Sekolah ini juga memberikan akses pendidikan yang lebih setara bagi mereka yang memiliki kebutuhan khusus.

Poster film Bird of A Different Feather/Mikka Bannada Hakki.
Poster film Bird of A Different Feather/Mikka Bannada Hakki.
  • Albinisme dan Pendidikan yang Inklusif

Bersama Prithvi, Gernata Titi dari SALAM juga menyampaikan optimisme mengenai masa depan pendidikan. Titi percaya bahwa Bird of A Different Feather dapat meningkatkan kesadaran akan pentingnya pendidikan yang inklusif.

“Film ini membuka kesadaran yang lebih luas, terutama untuk anak-anak berkebutuhan khusus,” ungkap Titi.

Membangun sekolah khusus untuk anak dengan albinisme merupakan tantangan, namun memulai dialog untuk menembus batasan antara mereka yang berkebutuhan khusus dan yang tidak bisa menjadi langkah awal.

Inklusivitas dalam pendidikan tidak hanya diartikan sebagai kesetaraan, tetapi juga sebagai kemauan untuk belajar dan mendengarkan.

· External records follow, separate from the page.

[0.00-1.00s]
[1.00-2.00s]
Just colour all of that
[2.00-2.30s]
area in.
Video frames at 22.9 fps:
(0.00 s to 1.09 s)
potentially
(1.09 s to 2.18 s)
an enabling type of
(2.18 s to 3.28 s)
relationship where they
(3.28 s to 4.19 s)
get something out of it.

Pendidikan tidak akan berhasil jika pengajar tidak mau menengok kebutuhan siswa dengan kebutuhan khusus.

Akhirnya, pendidikan akan bertahan bagi mereka yang mampu merayakan keberagaman, dan akan hilang bagi mereka yang tidak diberikan kesempatan.

Mengapa Anda Harus Menonton Film Ini?

Bird of A Different Feather/Mikka Bannada Hakki merupakan sinema semi-dokumenter yang menyentuh hati dan dapat menyentuh pengalaman individu Anda.

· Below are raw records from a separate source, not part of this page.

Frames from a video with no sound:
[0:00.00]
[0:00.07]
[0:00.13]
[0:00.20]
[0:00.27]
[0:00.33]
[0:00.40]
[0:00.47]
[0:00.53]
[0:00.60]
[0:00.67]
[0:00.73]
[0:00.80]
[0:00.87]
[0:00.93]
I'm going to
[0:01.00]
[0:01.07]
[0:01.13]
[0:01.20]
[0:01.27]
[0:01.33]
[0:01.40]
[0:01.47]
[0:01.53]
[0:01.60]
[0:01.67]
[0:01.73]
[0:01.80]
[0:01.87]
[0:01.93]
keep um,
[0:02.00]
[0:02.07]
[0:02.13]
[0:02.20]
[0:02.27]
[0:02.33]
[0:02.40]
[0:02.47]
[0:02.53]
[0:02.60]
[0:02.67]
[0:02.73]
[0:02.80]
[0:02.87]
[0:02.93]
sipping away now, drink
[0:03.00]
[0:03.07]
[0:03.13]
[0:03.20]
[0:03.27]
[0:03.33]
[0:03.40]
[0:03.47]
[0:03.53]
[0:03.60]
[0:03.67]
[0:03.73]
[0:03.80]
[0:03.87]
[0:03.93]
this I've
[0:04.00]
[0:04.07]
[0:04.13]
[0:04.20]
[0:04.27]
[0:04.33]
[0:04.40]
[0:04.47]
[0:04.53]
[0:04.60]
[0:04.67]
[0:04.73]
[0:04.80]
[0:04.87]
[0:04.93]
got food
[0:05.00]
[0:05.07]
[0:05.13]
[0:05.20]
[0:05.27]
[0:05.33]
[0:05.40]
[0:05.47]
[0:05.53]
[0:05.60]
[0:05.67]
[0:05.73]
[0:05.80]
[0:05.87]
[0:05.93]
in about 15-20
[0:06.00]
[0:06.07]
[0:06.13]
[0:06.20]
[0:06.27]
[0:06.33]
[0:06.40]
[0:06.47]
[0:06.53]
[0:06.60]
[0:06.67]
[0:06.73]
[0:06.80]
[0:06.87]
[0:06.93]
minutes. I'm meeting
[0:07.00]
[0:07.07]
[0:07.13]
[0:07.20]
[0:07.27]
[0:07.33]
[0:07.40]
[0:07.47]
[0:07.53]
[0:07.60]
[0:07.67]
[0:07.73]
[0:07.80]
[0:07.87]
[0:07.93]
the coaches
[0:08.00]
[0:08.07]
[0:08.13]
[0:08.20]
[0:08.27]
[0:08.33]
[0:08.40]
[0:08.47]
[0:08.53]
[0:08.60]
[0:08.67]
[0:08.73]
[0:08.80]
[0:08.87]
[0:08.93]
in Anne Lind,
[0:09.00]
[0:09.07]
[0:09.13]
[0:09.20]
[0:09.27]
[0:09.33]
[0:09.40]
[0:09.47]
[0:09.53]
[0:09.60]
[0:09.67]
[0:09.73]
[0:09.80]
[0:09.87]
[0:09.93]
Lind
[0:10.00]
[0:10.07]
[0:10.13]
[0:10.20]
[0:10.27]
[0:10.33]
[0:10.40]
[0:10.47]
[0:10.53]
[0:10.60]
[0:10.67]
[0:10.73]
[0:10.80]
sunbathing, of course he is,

Meski bukan Sonia, penonton akan merasakan realitas bahwa kehidupan tidak selalu mudah, dan setiap orang bisa kehilangan kesempatan dalam perjalanan mereka.

Pendidikan hanyalah salah satu lapisan yang mencerminkan ketidakadilan dan ketidaksetaraan. Masalah ketidakadilan ini bisa ditemukan di dalam keluarga, pertemanan, hingga dunia pekerjaan.

Film ini mungkin tidak mudah untuk ditonton, namun dapat meninggalkan banyak pertanyaan yang muncul setelah layar dimatikan. Dengan durasi 95 menit, kisah Sonia sebaiknya dinikmati dalam keadaan tenang, sebab film ini akan menggugah kesadaran tanpa terkecuali.